En una ola de ruido de bancos y de pies, se levantan muchos de golpe. Después se levantan otros poco a poco. Por último quedan cuatro o cinco sentados. Los demás los miran y se van levantando. En el primer banco se queda uno sentado, solo.
—Queda aprobada la huelga por unanimidad.
—Pido la palabra —dice el que está sentado.
Sube al estrado y empieza a pegar gritos: él no está conforme con la huelga. Las huelgas no sirven para nada. Hay que obrar de otra manera; hay que ir a la acción directa. Hay que cargarse a unos cuantos patronos, hay que prender fuego a los talleres. Parece que se ha vuelto loco. Todos los demás están callados y cuando se levanta un murmullo, la campanilla lo calla. Hay un grupo que se siente arrastrado por el orador. Al final, todo rojo, dice «he terminado» y se bebe de golpe un vaso grande de agua.
Otro pide la palabra para responder.
—Aquí —dice— no somos anarquistas. Somos personas honradas que queremos trabajar honradamente. No necesitamos matar a nadie. En cuanto a romper las máquinas, las máquinas son de los trabajadores y son sagradas. —Se enardece de pronto y grita— Si yo le viera al compañero o a otro compañero levantar un martillo para romper mi Minerva, ¡le machacaba los sesos!
Los trescientos hombres empiezan a aplaudir y a gritar:
—¡Bravo!
El anarquista se queda en su banco regruñendo.
Después vamos a ver el teatro. La Casa del Pueblo tiene un teatro, donde dan funciones, hacen cine y tienen los mítines. Por los pasillos no tropezamos más que con blusas blancas y azules. Cuando nos abren la puertecilla que lleva al escenario del teatro, uno de la cola dice:
—¡Arrea, tenemos turistas!
Se ríen todos y yo me avergüenzo de mi traje a medida, de mis botas y de mi sombrero. Me vuelvo al que ha hablado y le chillo:
—¡Qué turistas ni qué cuernos! Trabajadores como tú, tal vez más que tú.
—Perdona, compañero —me dice—. Me he colado, pero como aquí no suelen venir «señoritos», mejor dicho, compañeros con traje de señoritos...
Entonces me dejo llevar de un impulso violento:
—Pues a pesar del traje y de las manos finas y de todo lo que queráis, ¡obreros! ¡Y qué obreros! Un año de meritorios, cinco duros al mes, doce, catorce horas de trabajo...
Y suelto un discurso lleno de todos los rencores. Cuando acabo, otro de la cola dice:
—¡Bien por el chaval!
—¡Qué chaval ni qué narices! ¡Tan hombre como tú o más!

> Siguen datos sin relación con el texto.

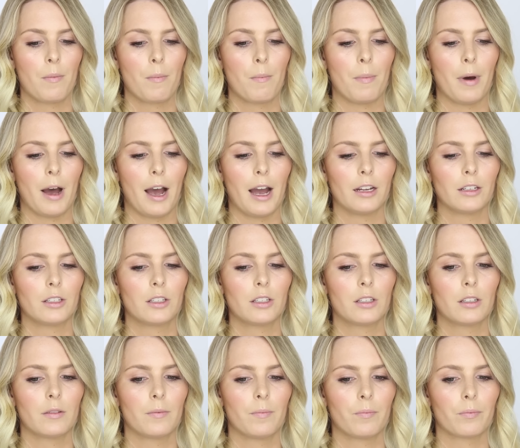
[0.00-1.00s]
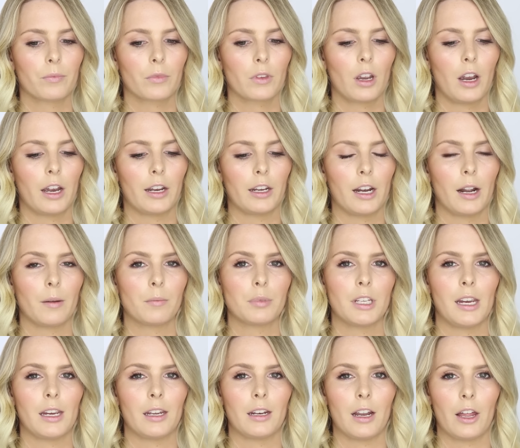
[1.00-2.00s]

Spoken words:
but I ended up seeingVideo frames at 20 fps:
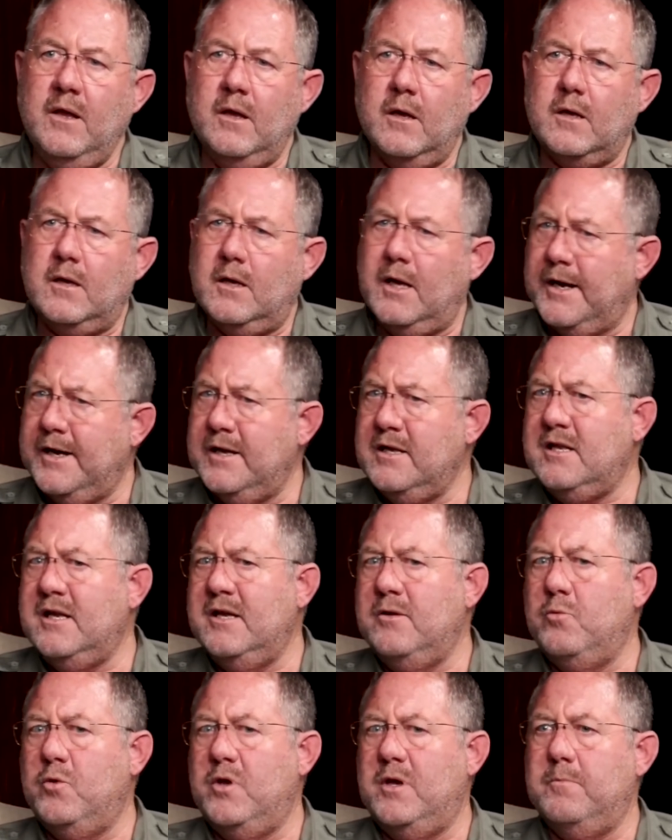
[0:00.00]
Currently,
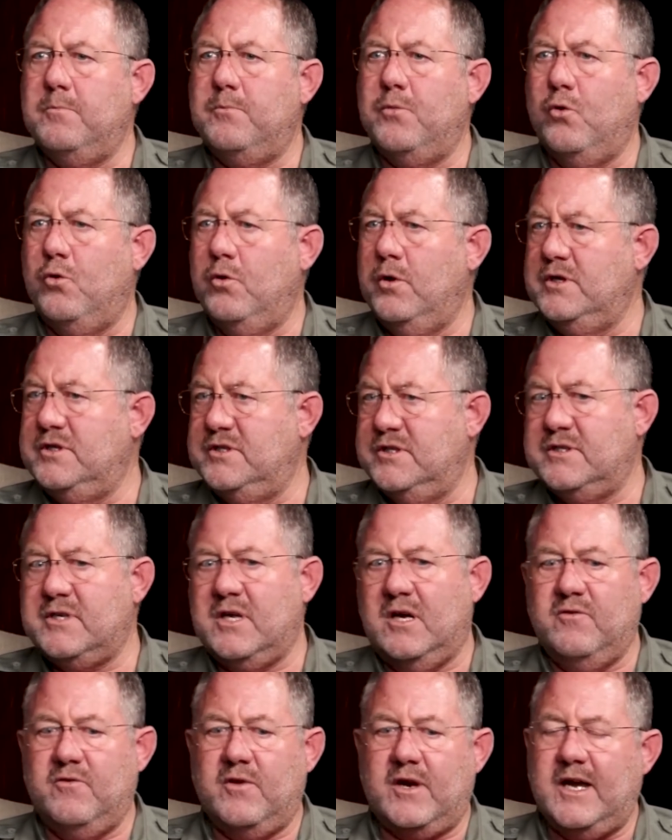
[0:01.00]
we employ just
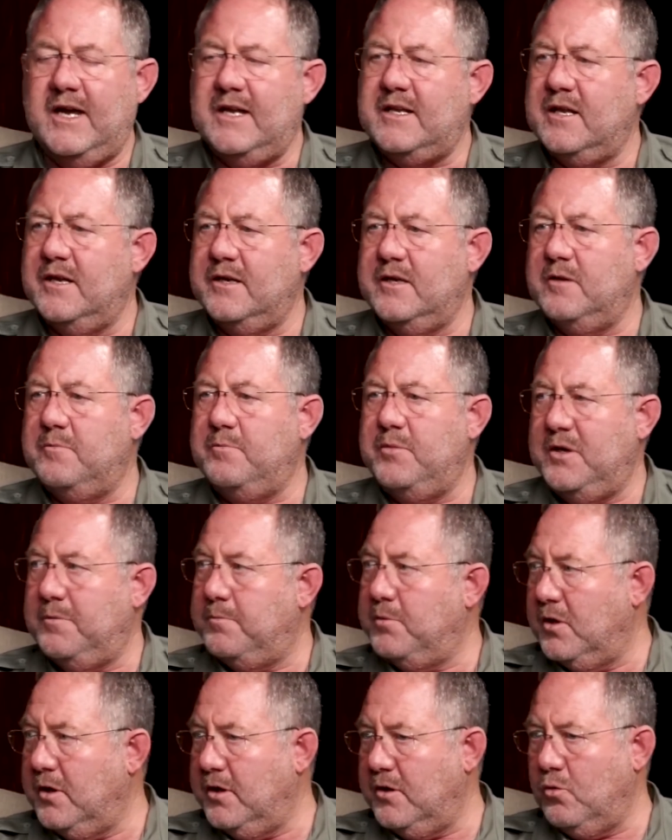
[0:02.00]
over 800
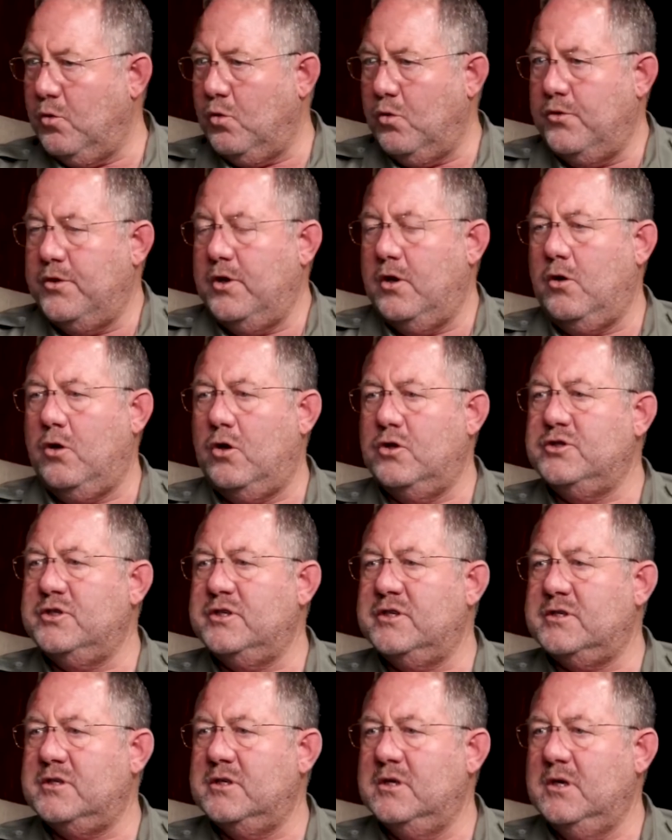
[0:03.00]
people in all the
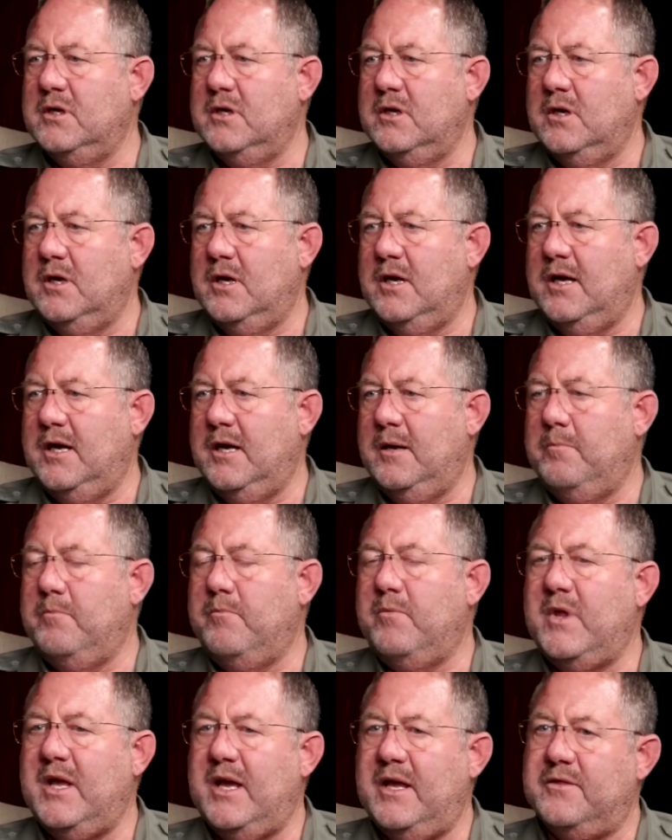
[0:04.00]
lodges. And
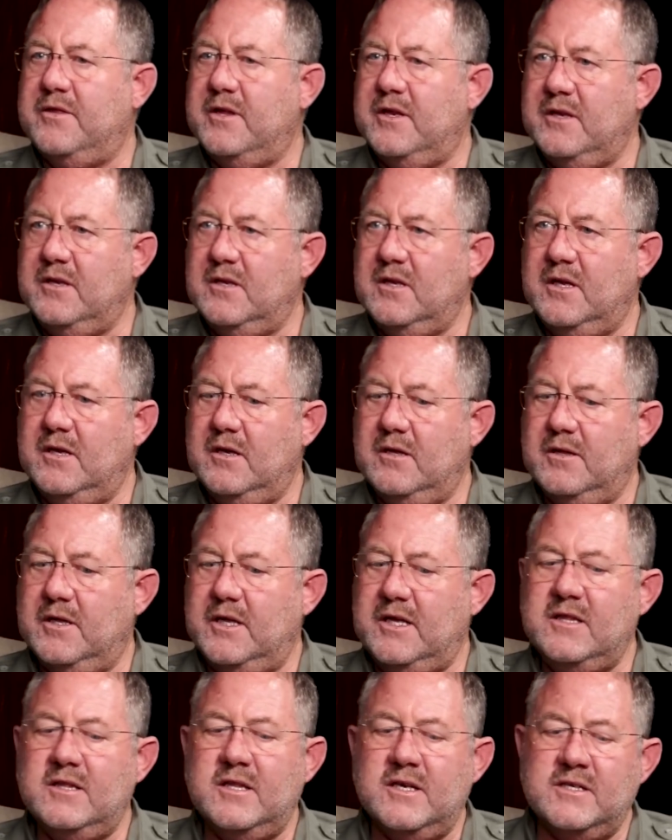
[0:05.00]
the
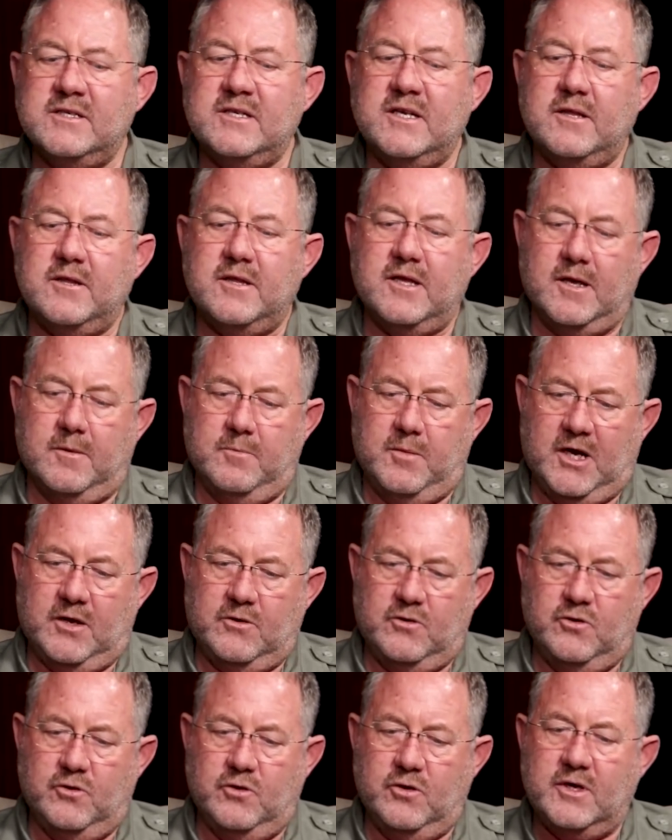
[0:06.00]
interesting thing about
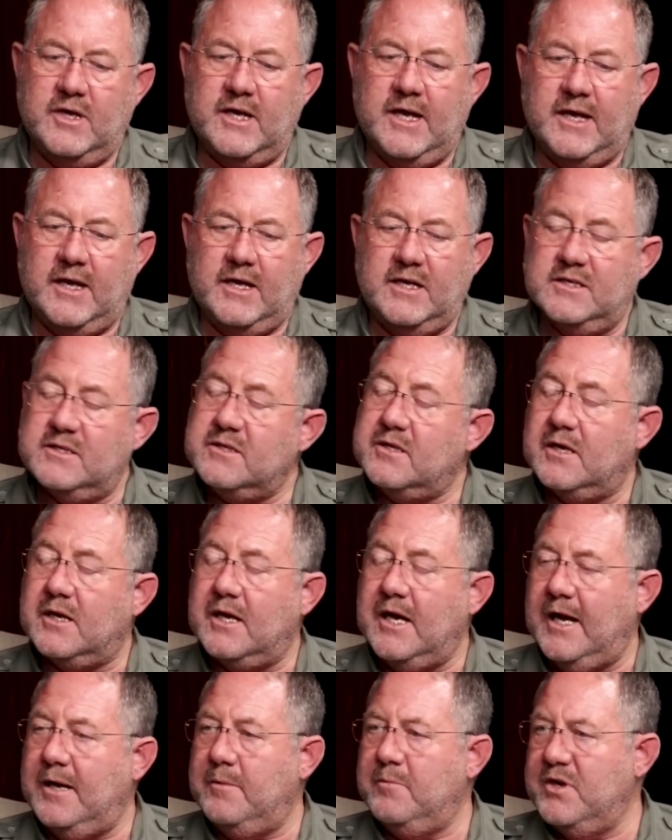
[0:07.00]
Dinokeng is the
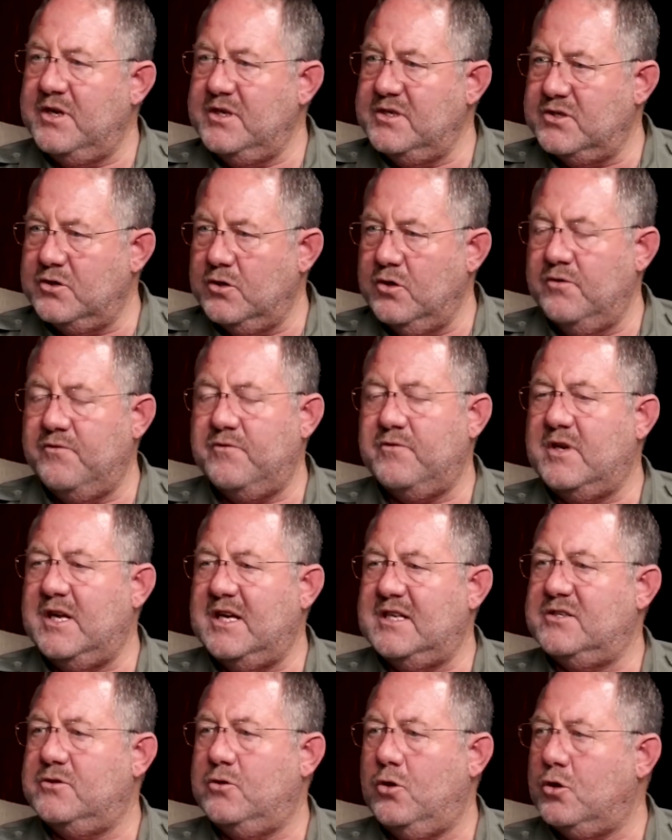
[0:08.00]
game reserve
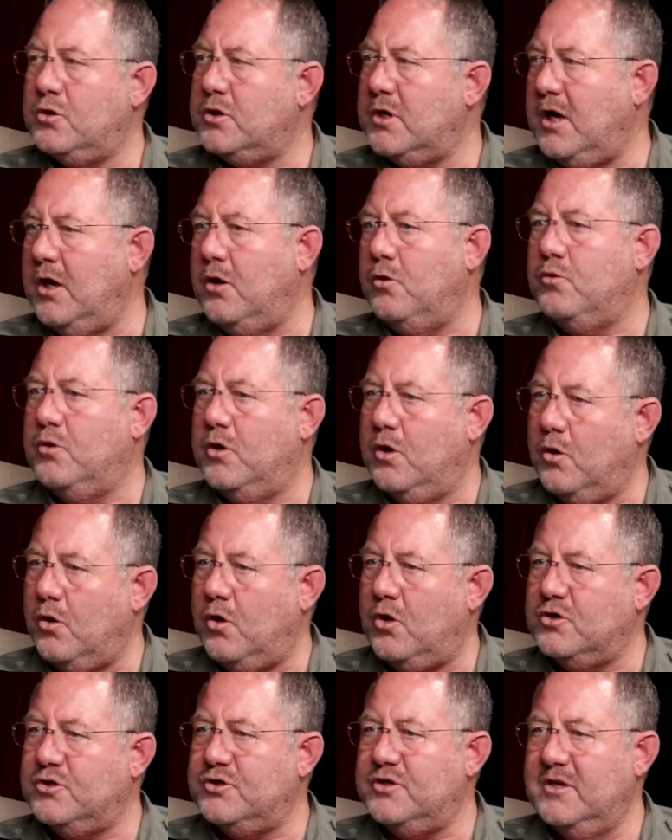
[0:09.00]
does not own a
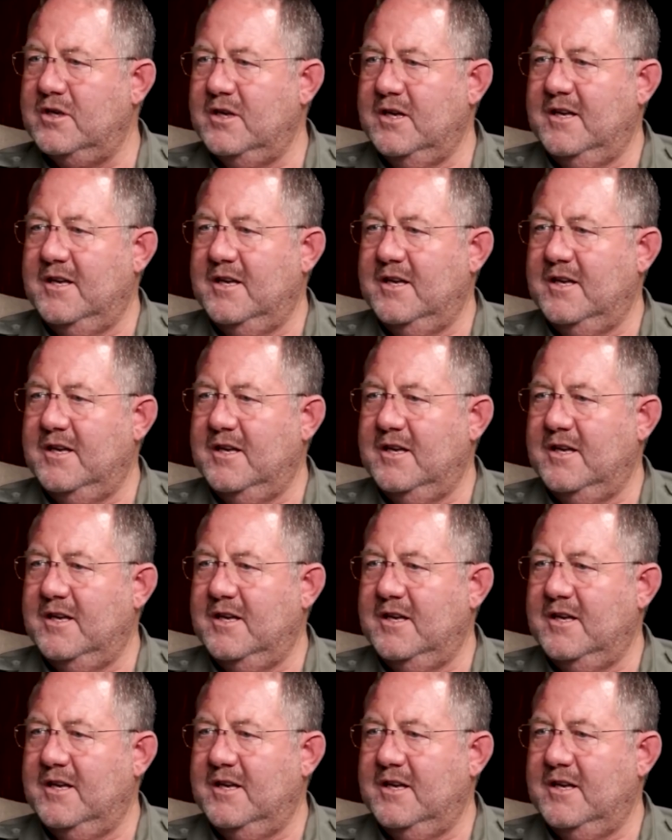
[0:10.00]
lodge.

Un viejo me golpea la espalda:
—No te cabrees. No han querido ofenderte. Desde el momento que trabajas eres un hombre.
Cuando deshacemos el laberinto de pasillos para salir a la calle, voy mirando con desafío a todas las blusas blancas y azules que encuentro. Quisiera que me volvieran a llamar «señorito» para meterles en el salón grande a todos y chillarles lo que somos nosotros, los «señoritos empleados», porque veo claramente que ellos no comprenden y nos desprecian. Creen que el ser empleado es tener un sitio caliente en el invierno y un ventilador en el verano; leer el periódico y cobrar a fin de mes.
Antes de marcharme, me doy de alta en Oficios Varios.